Contributing#

Contributions are welcome, and they are greatly appreciated! Every little bit helps, and credit will always be given. The following helps you to start contributing specifically to cookiecutter_pypackage. Please also consider the general contributing guidelines for example regarding the style of code and documentation and some helpful hints.

Types of Contributions#

Report Bugs or Suggest Features#

The best place for this is pyfar/cookiecutter-pypackage#issues.

Fix Bugs or Implement Features#

Look through pyfar/cookiecutter-pypackage#issues for bugs or feature request and contact us or comment if you are interested in implementing.

Write Documentation#

cookiecutter_pypackage could always use more documentation, whether as part of the official cookiecutter_pypackage docs, in docstrings, or even on the web in blog posts, articles, and such.

Get Started!#

Ready to contribute? Here’s how to set up cookiecutter_pypackage for local development using the command-line interface. Note that several alternative user interfaces exist, e.g., the Git GUI, GitHub Desktop, extensions in Visual Studio Code

  1. Fork the cookiecutter_pypackage repo on GitHub.

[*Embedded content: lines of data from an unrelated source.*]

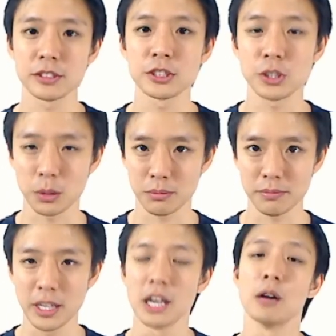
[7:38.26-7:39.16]
So,
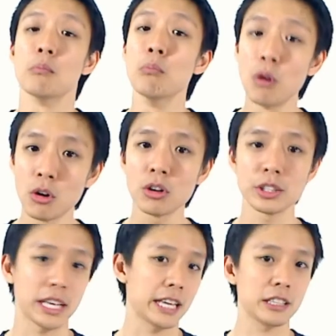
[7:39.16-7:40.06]
more
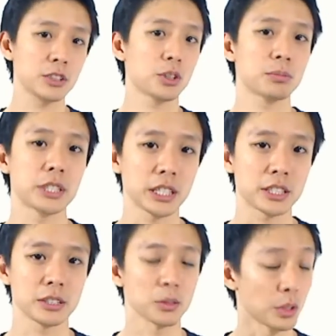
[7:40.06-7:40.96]
on handling
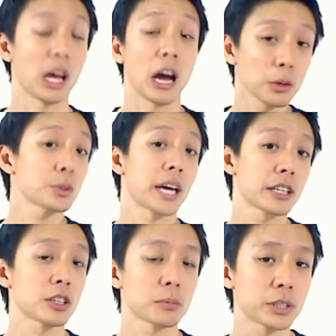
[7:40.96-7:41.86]
objection or how to
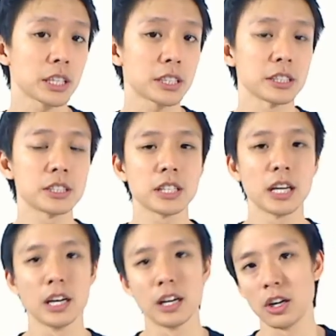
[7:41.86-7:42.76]
handle objections
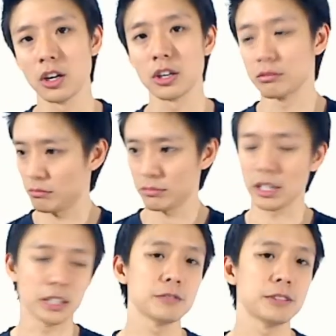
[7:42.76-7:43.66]
on
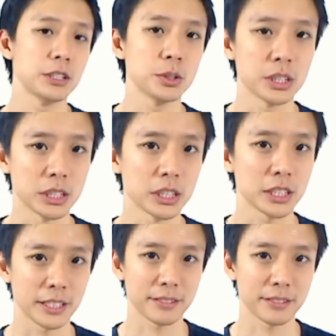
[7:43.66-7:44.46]
other videos in this site.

  2. Clone your fork locally and cd into the cookiecutter_pypackage directory:

    $ git clone https://github.com/YOUR_USERNAME/cookiecutter_pypackage.git
    $ cd cookiecutter_pypackage
    
  3. Install your local copy into a virtualenv. Assuming you have Anaconda or Miniconda installed, this is how you set up your fork for local development:

    $ conda create --name cookiecutter_pypackage python
    $ conda activate cookiecutter_pypackage
    $ pip install -e ".[dev]"
    
  4. Create a branch for local development. Indicate the intention of your branch in its respective name (i.e. feature/branch-name or bugfix/branch-name):

    $ git checkout -b name-of-your-bugfix-or-feature
    

    Now you can make your changes locally.

  5. When you’re done making changes, check that your changes pass ruff and the tests:

    $ ruff check
    $ pytest
    

    ruff must pass without any warnings for ./cookiecutter_pypackage and ./tests using the default or a stricter configuration. Ruff ignores a couple of PEP Errors (see ./pyproject.toml). If necessary, adjust your linting configuration in your IDE accordingly.

  6. Commit your changes and push your branch to GitHub:

    $ git add .
    $ git commit -m "Your detailed description of your changes."
    $ git push origin name-of-your-bugfix-or-feature
    
  7. Submit a pull request on the develop branch through the GitHub website.